17 de Septiembre
LA IMPRESIÓN DE LAS LLAGAS EN SAN
FRANCISCO DE ASÍS
San Francisco de Asís, desde su
conversión, al igual que San Bernardo, se hizo un RAMILLETE DE MIRRA con el
recuerdo de los dolores y humillaciones de Jesús para traerlos con frecuencia a
su imaginación, lleno de amor y de compasión. La Pasión del Salvador era a sus
ojos fuente de todos los bienes. Y así es porque, como decía San Pablo, Cristo
crucificado “es virtud de Dios y la sabiduría de Dios (1ªCor. 1, 24).”
Añadiendo el Apóstol que “Cristo Jesús fue constituido por Dios para nosotros
por sabiduría y por justicia y santificación y redención (1 Cor. 1, 30)”.
San Francisco
derramó tantas lágrimas al considerar los sufrimientos del divino Maestro, que
no le faltó mucho para quedarse ciego. Con frecuencia le oían exhalar gritos
lastimeros cuando meditaba la Pasión. Durante una enfermedad que padeció, como
mirase constantemente el crucifijo, su médico quiso distraerle de él la
atención; pero él entonces dijo que si le condenaran a no volver a contemplar
aquel objeto tan dulce a sus ojos, preferiría perder la vista, porque lo único
que en la tierra atraía sus miradas era la imagen de Jesús crucificado, y jamás
se cansaría de tenerlas fijas en él. ¡Tan tierno y ardiente era el amor que
este serafín del mundo sentía hacia Jesús llagado!
Y el Salvador
quiso corresponder a este amor, pues varias veces se le apareció lleno de
heridas como para prepararle a recibir el favor insigne de la impresión en su
cuerpo de las llagas sagradas. Cierto religioso vio salir una cruz de la boca
de San Francisco, y otro fue testigo de una visión que tuvo el santo, en la que
dos espadas formando una cruz le atravesaban las entrañas.

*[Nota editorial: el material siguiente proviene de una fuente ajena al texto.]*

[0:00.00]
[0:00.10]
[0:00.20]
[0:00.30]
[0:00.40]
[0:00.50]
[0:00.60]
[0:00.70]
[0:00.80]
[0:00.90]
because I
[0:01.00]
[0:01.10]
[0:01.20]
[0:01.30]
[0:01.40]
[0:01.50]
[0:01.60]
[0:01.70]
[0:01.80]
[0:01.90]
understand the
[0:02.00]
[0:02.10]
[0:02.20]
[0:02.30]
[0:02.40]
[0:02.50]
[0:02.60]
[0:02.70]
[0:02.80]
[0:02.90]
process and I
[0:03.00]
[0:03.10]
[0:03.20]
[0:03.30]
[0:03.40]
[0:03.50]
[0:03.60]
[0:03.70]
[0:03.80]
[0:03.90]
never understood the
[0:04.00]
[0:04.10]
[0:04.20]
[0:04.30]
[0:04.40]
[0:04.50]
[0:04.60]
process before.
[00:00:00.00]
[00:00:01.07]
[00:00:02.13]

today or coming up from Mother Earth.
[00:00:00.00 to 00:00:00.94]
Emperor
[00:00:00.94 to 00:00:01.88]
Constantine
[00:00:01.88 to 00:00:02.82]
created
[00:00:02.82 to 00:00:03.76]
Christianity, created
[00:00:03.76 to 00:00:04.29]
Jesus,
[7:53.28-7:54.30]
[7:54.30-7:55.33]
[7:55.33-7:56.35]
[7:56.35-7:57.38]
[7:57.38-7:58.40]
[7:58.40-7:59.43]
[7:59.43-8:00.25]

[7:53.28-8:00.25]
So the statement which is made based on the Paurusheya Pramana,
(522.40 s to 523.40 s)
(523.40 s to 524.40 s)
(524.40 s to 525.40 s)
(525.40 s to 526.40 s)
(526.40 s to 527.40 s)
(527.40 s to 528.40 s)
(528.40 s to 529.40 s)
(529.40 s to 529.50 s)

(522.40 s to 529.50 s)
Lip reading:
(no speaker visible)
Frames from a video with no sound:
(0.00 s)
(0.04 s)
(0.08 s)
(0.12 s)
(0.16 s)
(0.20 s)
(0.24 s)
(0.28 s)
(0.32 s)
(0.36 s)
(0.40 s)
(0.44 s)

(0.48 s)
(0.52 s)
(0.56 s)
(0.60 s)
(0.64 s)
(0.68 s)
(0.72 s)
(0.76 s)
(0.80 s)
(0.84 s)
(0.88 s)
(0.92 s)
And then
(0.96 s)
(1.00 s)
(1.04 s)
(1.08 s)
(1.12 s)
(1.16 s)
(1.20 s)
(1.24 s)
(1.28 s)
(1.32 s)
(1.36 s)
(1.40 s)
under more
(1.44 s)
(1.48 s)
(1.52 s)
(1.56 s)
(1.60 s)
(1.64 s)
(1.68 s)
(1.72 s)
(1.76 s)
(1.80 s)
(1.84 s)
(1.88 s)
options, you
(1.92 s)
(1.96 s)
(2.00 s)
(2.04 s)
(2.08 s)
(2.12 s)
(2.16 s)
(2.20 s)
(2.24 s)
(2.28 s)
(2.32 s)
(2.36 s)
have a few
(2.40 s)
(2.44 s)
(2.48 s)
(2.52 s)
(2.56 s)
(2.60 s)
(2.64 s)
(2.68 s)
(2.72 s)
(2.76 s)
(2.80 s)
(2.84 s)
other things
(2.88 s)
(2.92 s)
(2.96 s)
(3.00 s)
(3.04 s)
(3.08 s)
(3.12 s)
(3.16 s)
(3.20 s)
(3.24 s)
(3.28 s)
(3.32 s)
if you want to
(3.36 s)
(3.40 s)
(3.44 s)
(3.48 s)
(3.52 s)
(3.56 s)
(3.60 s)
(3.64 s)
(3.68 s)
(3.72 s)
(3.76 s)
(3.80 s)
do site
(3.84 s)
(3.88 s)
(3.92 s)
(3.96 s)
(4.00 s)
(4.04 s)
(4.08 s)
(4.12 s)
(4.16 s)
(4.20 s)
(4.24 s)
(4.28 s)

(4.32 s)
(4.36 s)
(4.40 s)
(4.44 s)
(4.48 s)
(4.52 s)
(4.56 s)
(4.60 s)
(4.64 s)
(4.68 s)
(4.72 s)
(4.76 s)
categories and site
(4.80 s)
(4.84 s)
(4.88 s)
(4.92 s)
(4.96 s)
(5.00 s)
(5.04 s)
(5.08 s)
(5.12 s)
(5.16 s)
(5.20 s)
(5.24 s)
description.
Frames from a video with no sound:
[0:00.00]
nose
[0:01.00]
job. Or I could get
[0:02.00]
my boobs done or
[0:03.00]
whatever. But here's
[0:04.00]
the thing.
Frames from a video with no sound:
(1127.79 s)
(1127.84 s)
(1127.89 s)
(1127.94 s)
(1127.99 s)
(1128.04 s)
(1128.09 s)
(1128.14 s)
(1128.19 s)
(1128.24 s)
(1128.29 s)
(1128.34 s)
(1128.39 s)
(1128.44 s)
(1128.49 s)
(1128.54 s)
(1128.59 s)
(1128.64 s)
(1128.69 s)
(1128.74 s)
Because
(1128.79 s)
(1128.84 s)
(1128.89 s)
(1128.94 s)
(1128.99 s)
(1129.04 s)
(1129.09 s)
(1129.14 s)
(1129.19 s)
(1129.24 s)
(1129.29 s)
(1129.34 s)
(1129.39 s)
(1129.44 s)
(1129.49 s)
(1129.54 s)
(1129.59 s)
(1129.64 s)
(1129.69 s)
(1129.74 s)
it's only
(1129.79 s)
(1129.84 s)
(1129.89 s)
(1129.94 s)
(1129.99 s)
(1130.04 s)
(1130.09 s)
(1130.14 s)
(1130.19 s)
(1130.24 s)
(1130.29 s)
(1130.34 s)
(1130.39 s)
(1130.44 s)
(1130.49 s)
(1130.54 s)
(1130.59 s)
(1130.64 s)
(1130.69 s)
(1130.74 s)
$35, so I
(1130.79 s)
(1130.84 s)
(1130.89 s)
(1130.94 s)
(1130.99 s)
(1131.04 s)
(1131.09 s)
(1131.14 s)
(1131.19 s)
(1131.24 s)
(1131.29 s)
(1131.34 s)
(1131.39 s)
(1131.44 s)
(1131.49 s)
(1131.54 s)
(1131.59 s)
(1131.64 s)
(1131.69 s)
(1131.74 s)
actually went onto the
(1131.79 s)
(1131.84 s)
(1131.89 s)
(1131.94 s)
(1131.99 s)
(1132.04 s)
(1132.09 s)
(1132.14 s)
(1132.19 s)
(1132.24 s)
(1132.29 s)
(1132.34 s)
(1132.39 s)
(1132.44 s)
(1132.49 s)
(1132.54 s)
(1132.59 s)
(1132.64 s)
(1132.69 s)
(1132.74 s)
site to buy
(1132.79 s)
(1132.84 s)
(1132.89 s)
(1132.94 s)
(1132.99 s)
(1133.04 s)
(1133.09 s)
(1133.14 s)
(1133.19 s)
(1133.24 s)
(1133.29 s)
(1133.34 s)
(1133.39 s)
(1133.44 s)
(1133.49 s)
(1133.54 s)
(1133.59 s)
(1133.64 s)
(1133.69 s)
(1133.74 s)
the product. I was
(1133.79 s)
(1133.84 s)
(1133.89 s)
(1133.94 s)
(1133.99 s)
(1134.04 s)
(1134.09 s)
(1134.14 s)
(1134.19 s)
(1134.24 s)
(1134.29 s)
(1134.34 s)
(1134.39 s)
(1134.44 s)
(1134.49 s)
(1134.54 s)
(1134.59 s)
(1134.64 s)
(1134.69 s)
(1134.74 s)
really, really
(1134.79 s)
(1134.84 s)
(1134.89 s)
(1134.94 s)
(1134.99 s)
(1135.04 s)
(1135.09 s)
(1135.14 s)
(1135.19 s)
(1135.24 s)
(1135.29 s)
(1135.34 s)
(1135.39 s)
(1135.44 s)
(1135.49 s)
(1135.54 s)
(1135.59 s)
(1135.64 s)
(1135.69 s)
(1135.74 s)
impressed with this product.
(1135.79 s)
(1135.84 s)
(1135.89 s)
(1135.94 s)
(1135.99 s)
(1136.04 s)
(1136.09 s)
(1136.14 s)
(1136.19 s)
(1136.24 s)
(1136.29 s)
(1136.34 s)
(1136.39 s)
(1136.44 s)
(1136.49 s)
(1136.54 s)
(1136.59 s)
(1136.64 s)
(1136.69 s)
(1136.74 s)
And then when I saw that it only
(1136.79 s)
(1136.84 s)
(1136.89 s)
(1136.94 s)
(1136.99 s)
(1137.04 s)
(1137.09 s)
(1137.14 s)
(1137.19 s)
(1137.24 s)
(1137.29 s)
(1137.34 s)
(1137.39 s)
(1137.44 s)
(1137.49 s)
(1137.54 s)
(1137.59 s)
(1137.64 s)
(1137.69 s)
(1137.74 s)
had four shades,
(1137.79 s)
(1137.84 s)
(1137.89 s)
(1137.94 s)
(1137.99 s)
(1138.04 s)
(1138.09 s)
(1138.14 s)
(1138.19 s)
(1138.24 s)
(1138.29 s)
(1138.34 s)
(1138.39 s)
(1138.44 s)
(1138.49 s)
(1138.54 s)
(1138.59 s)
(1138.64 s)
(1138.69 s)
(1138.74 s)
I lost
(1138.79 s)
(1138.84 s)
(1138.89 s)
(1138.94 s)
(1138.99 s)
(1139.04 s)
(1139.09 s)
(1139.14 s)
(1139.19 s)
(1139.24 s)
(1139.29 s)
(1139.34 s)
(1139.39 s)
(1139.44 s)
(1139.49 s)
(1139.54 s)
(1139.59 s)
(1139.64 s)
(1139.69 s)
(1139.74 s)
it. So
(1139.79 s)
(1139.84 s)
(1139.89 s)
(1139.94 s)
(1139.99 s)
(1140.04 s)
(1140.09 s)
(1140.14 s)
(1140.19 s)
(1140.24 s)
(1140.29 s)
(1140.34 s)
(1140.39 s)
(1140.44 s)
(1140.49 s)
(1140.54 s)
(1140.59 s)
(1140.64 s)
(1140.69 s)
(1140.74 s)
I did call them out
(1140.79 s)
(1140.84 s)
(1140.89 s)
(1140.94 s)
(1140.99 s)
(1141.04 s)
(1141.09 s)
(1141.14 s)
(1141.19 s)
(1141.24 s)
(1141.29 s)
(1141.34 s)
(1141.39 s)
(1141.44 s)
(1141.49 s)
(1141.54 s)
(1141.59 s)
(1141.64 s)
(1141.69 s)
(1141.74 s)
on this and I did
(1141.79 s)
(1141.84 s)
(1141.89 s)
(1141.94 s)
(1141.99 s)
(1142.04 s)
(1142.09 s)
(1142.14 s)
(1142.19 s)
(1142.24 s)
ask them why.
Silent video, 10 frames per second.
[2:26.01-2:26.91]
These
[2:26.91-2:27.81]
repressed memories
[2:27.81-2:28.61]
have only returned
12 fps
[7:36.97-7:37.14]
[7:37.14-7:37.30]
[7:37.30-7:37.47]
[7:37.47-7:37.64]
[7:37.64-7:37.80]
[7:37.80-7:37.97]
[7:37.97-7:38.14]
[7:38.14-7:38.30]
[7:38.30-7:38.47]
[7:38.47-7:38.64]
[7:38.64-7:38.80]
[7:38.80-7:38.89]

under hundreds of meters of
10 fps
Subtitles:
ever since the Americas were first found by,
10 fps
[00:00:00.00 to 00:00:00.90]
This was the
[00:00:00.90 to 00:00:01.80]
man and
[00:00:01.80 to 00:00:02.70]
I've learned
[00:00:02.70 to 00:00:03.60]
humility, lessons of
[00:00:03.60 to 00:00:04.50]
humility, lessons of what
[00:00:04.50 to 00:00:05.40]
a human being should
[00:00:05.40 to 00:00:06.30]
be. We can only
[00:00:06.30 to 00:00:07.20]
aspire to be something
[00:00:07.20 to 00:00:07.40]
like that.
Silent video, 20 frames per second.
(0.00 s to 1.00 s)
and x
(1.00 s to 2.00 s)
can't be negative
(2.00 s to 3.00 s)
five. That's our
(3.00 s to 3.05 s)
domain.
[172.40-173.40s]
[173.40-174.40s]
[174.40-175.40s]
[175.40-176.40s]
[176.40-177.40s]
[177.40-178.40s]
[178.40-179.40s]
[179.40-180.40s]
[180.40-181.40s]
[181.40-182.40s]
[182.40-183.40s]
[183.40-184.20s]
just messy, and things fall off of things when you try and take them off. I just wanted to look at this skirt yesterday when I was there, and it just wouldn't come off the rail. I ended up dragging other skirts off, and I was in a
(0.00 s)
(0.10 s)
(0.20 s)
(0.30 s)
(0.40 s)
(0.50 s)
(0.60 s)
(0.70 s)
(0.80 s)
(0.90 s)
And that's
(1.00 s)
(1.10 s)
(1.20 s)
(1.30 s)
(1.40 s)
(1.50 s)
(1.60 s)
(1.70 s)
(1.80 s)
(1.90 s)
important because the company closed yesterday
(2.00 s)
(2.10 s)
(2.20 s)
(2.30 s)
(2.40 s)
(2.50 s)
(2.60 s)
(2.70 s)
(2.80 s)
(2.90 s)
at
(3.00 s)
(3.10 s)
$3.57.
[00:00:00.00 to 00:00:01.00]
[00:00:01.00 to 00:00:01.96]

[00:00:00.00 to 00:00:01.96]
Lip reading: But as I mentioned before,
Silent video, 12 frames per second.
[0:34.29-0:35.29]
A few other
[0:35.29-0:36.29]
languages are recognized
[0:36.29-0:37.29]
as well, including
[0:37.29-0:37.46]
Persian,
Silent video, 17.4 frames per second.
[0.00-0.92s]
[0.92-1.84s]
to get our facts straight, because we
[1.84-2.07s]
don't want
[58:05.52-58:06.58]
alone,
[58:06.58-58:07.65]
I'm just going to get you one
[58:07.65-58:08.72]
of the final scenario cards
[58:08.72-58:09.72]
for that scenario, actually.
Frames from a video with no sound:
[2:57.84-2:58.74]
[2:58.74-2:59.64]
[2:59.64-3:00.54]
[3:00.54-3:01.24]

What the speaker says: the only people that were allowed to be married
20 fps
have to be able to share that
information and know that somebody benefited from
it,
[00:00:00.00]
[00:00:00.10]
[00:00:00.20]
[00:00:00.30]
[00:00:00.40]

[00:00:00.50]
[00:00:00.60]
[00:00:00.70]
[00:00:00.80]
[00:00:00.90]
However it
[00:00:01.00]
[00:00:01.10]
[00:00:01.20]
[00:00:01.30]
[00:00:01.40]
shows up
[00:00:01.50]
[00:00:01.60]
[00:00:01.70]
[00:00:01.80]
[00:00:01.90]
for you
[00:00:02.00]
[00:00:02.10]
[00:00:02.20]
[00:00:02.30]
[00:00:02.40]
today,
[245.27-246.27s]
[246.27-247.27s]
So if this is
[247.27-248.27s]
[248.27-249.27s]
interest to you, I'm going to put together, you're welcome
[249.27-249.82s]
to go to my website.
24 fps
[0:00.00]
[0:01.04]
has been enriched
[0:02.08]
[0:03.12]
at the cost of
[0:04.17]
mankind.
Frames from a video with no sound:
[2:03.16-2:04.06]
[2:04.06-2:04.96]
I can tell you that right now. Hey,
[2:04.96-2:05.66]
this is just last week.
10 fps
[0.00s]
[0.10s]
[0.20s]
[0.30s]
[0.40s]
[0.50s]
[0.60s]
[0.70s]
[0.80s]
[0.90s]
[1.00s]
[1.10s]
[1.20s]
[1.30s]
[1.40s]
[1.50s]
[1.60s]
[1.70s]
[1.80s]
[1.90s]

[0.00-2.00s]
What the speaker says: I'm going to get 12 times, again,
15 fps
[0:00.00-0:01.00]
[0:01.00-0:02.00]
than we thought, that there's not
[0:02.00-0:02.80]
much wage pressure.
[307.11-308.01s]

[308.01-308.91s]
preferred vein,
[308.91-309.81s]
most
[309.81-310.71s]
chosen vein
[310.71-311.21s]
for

Siendo todos estos
prodigios prueba de la íntima unión que existía entre Francisco de Asís y
Cristo crucificado.
Y NOSOTROS,
¿sabemos también unirnos a la Pasión del Señor?, ¿la meditamos con frecuencia?,
¿aprovechamos de ella? ¿Amamos las penas, las humillaciones y las dificultades?
¿No nos quejamos a la menor contrariedad como si únicamente hubiéramos nacido
para gozar y no para asemejarnos al Primogénito de los predestinados?
¡Oh amable
Redentor mío! Me arrepiento de haberme avergonzado con tanta frecuencia de tu
Cruz al no quererme abrazar con las penas que me envías en tu paternal
Providencia. Dame las fuerzas que necesito para no buscar otro alivio para mis
sufrimientos que el recuerdo de tus dolores e ignominias. Con tu ayuda divina
tomo las siguientes resoluciones: 1ª acostumbrarme a pensar en tu Pasión, sobre
todo en tu cruel crucifixión; 2ª llenarme, al considerar este escena dolorosa,
de sentimientos de AGRADECIMIENTO por tu renunciación en bien de mi alma, de
CONFIANZA en tus méritos infinitos y de los más ARDIENTES DESEOS por
demostrarte mi amor, practicando la paciencia y la mortificación.